:: Given records ::
★ ★ ★ ★ ★

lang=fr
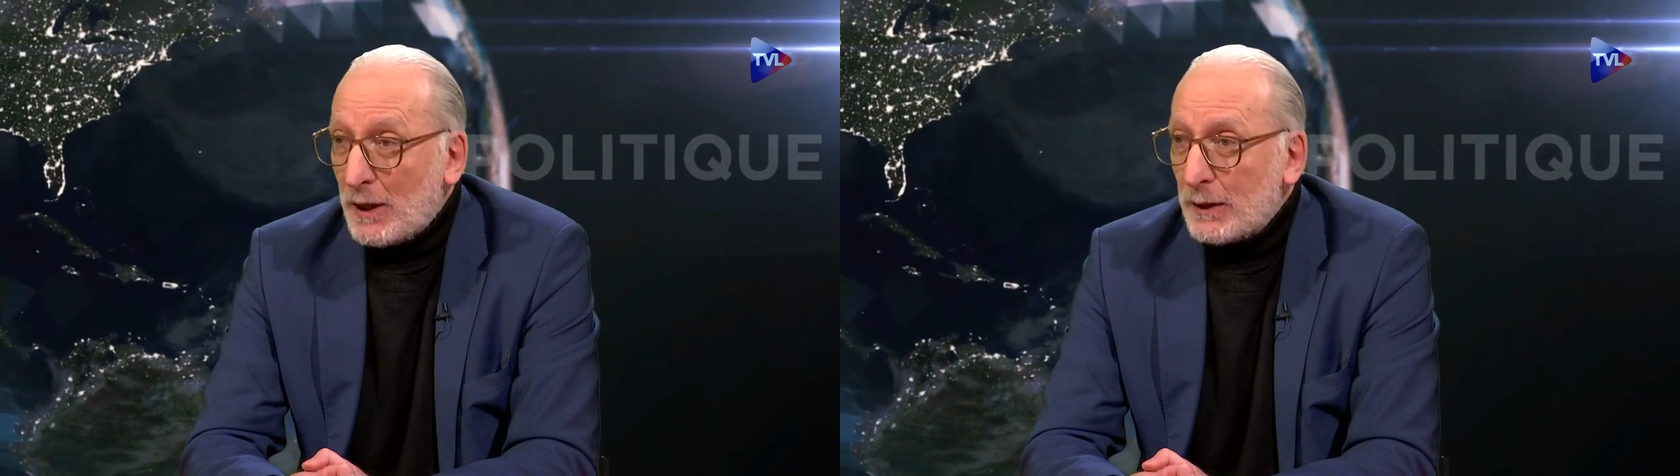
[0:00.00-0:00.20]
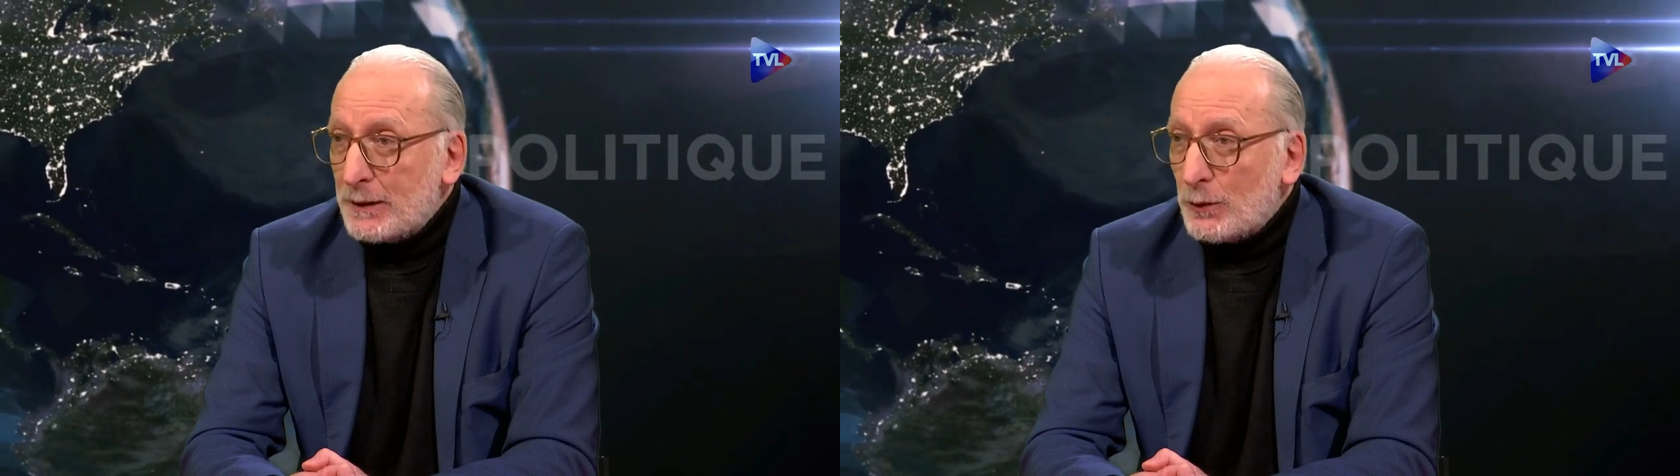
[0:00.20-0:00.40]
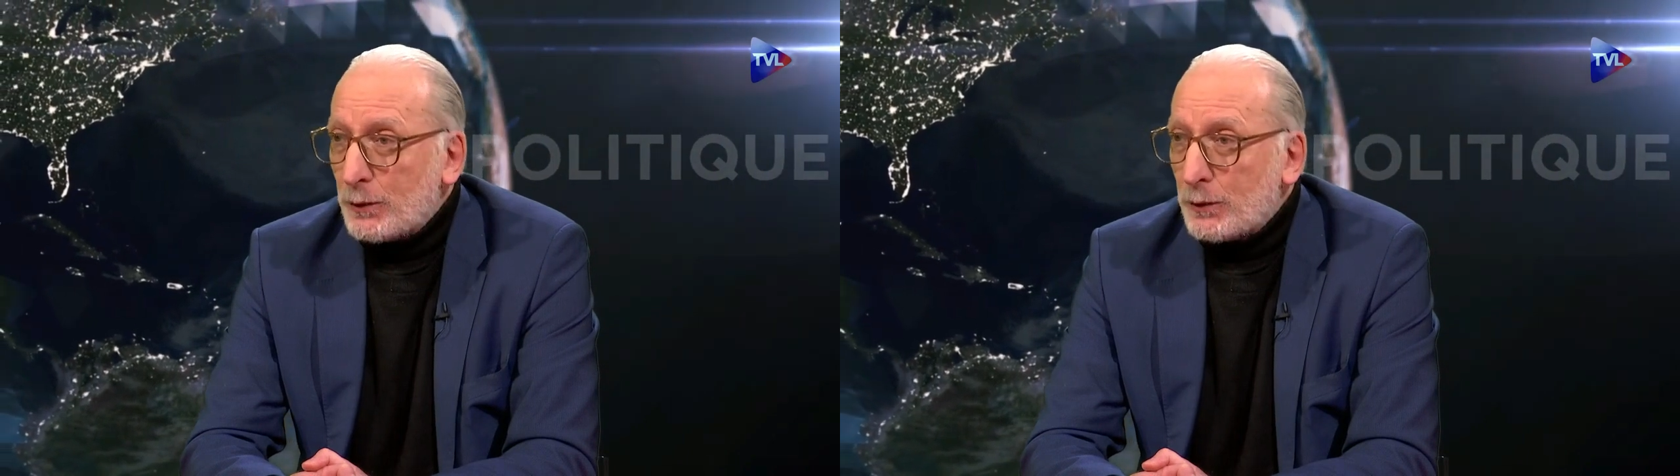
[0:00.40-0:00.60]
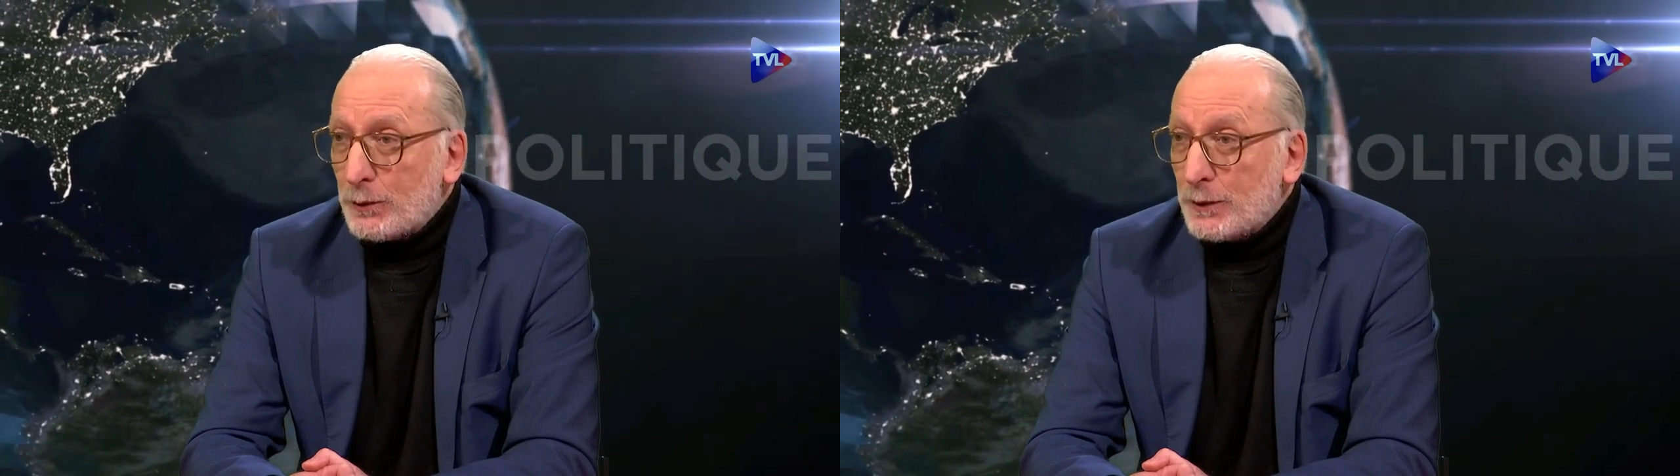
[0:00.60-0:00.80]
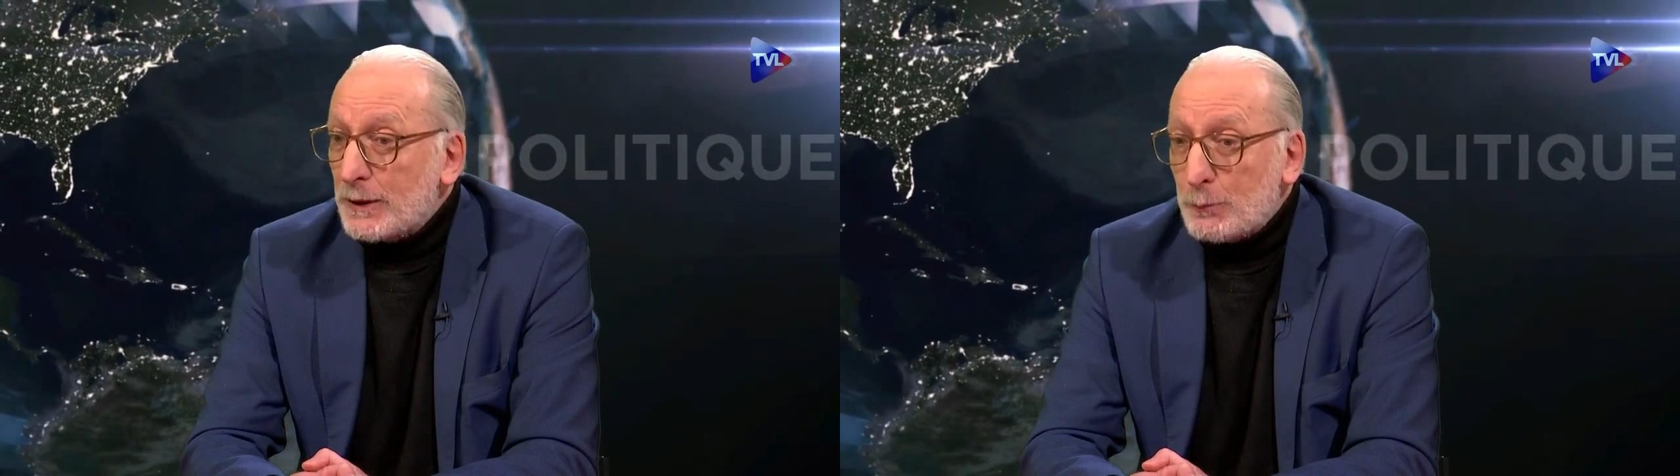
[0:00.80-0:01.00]
parlé donc,
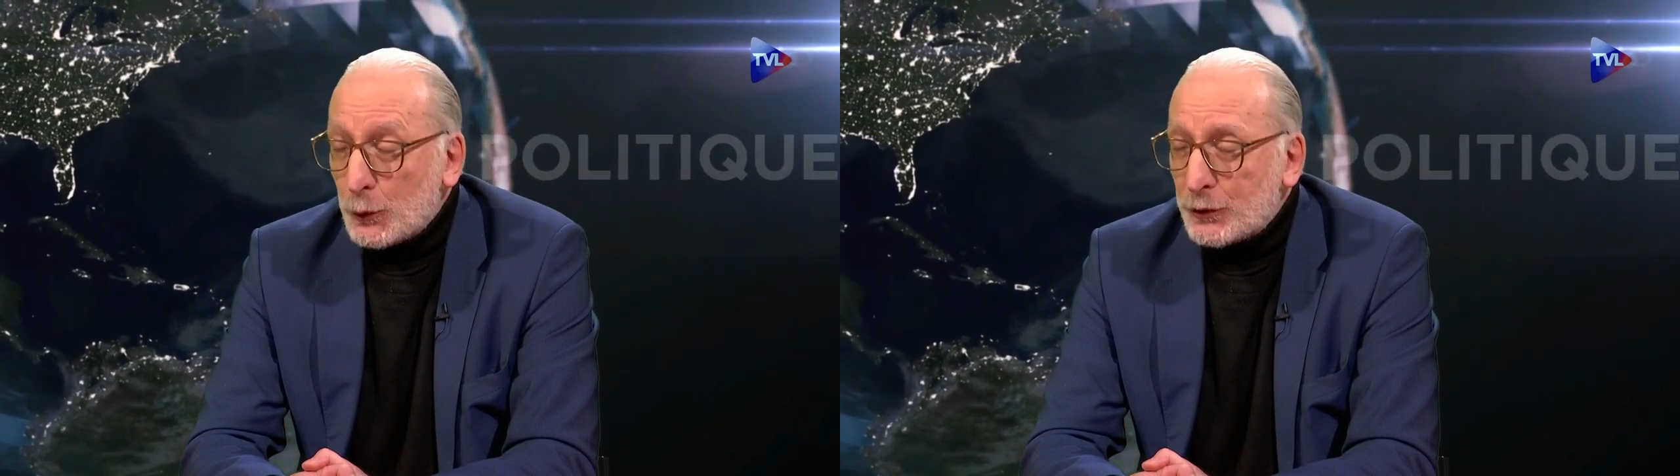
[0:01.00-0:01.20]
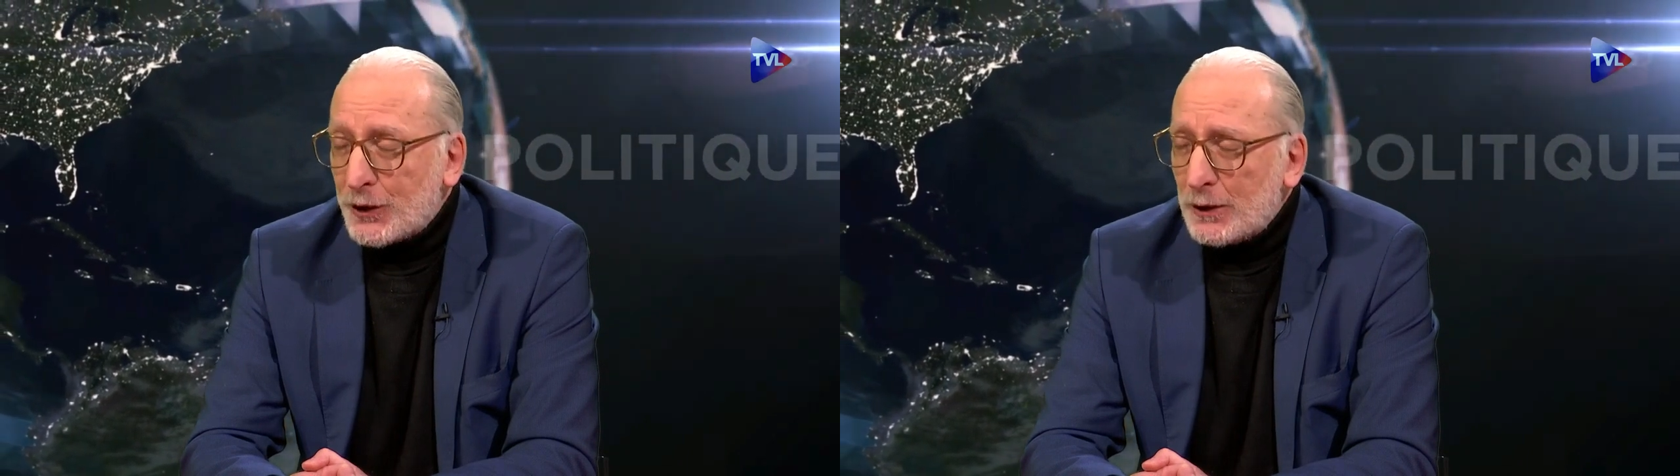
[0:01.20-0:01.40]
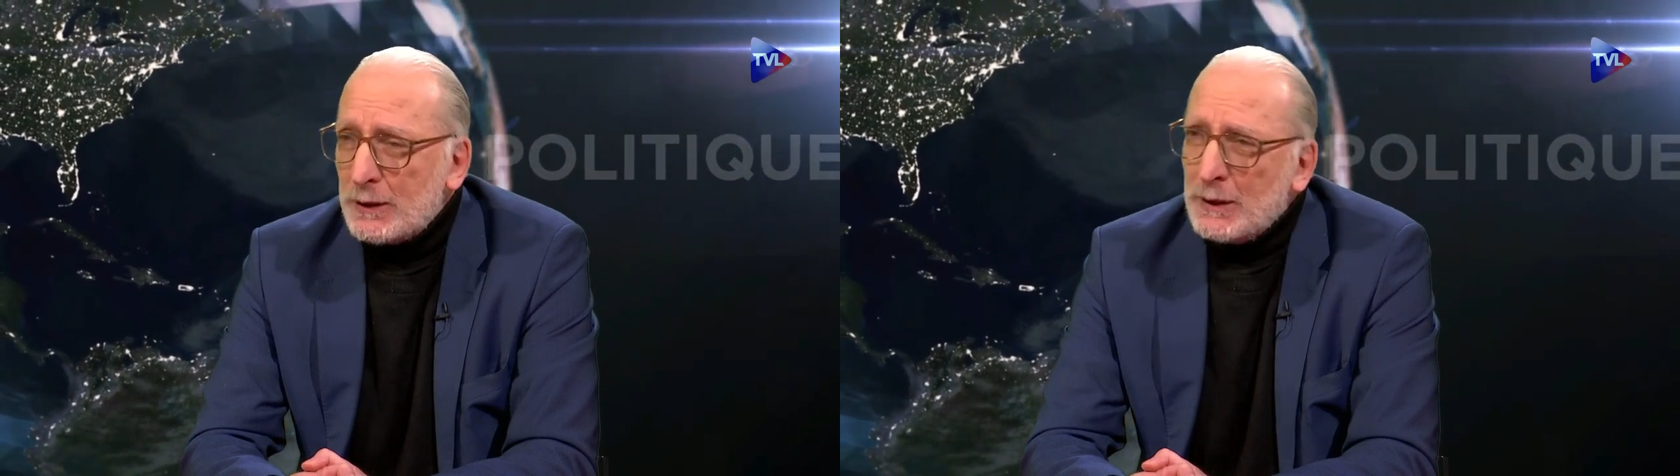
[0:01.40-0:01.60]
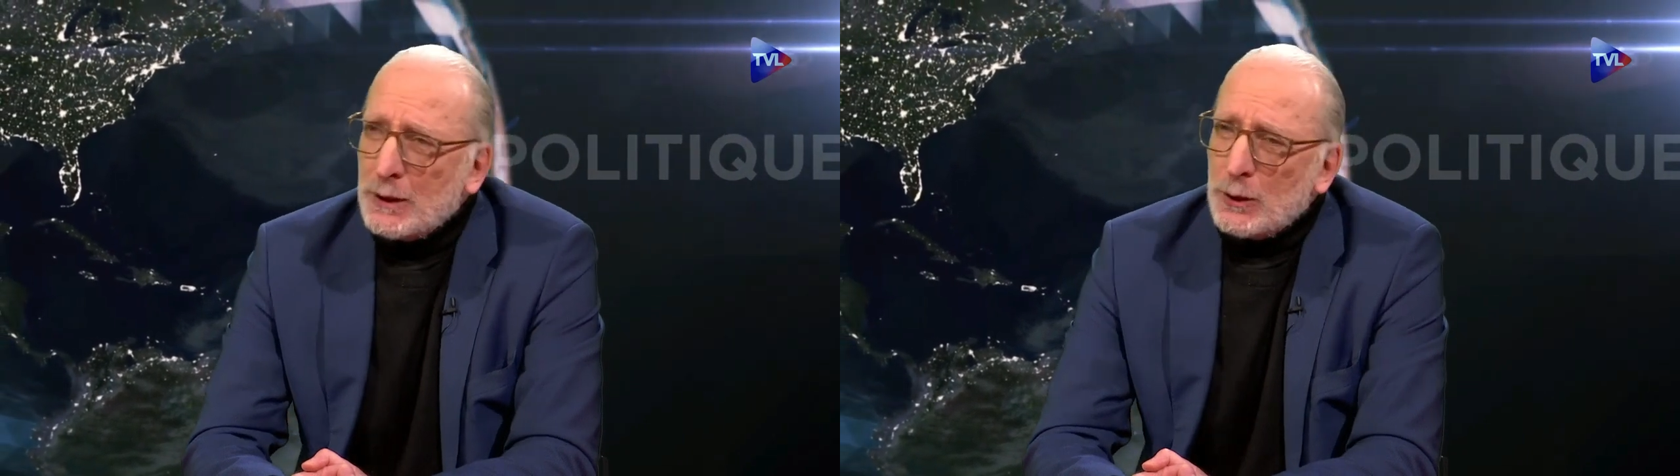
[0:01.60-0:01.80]
il y a peu de temps,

★ ★ ★ ★ ★

:: Task objective ::
Please reproduce each line of the listing above exactly, skipping pictures.

:: Exercise result ::
lang=fr
[0:00.00-0:00.20]
[0:00.20-0:00.40]
[0:00.40-0:00.60]
[0:00.60-0:00.80]
[0:00.80-0:01.00]
parlé donc,
[0:01.00-0:01.20]
[0:01.20-0:01.40]
[0:01.40-0:01.60]
[0:01.60-0:01.80]
il y a peu de temps,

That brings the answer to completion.